> **YOUR ASSIGNMENT**
Beneath this task are the entries; from the line with "[00:04:39.79 to 00:04:40.79]" through the last one, transcribe every line exactly and nothing else, skipping pictures.

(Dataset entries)
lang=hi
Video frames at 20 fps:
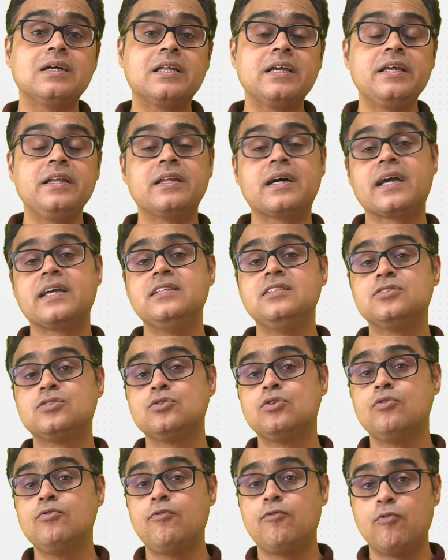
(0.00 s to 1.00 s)
करें नाइन
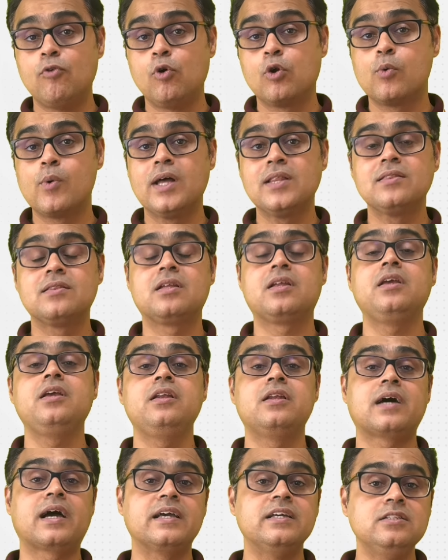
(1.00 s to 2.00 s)
जीरो फोर वन थ्री
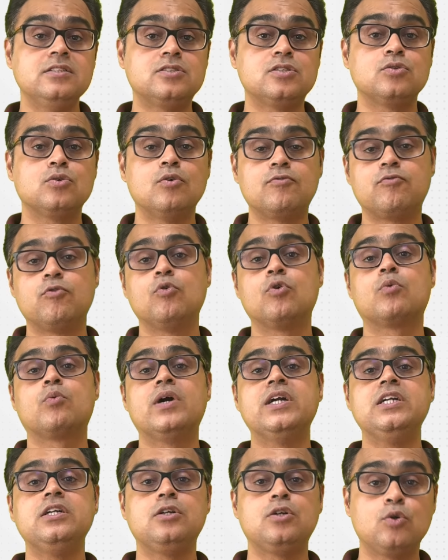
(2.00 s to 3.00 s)
नाइन जीरो फोर
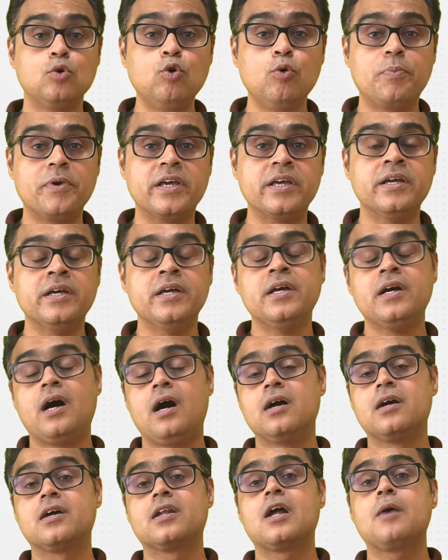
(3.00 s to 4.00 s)
वन टू पे
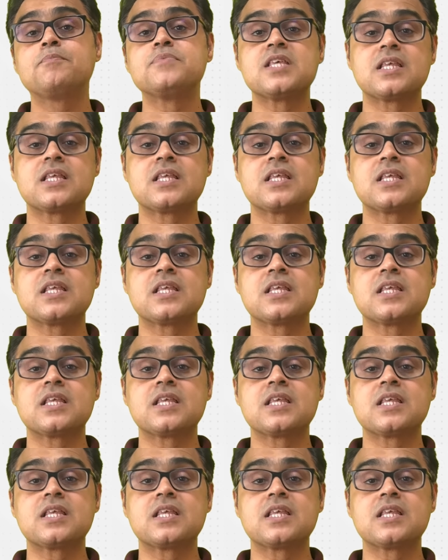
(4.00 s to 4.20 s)
अगर आप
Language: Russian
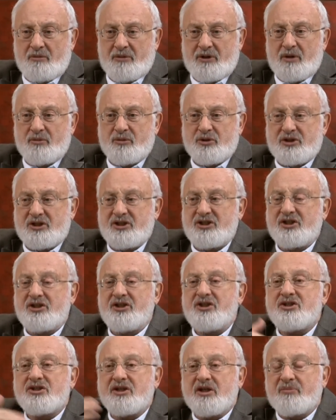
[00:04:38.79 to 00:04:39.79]
Потому что
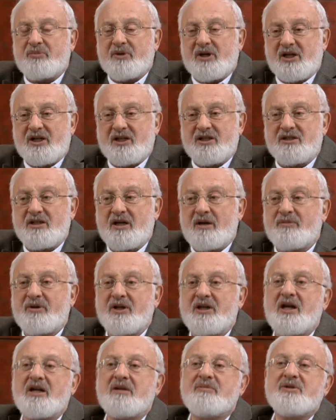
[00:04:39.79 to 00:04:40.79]
технический прогресс
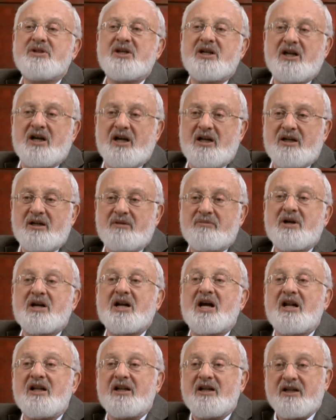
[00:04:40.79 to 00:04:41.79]
обгоняет материальный,
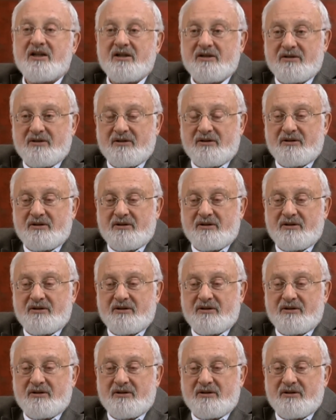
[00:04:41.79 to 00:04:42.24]
моральный.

> **TASK ANSWER**
[00:04:39.79 to 00:04:40.79]
технический прогресс
[00:04:40.79 to 00:04:41.79]
обгоняет материальный,
[00:04:41.79 to 00:04:42.24]
моральный.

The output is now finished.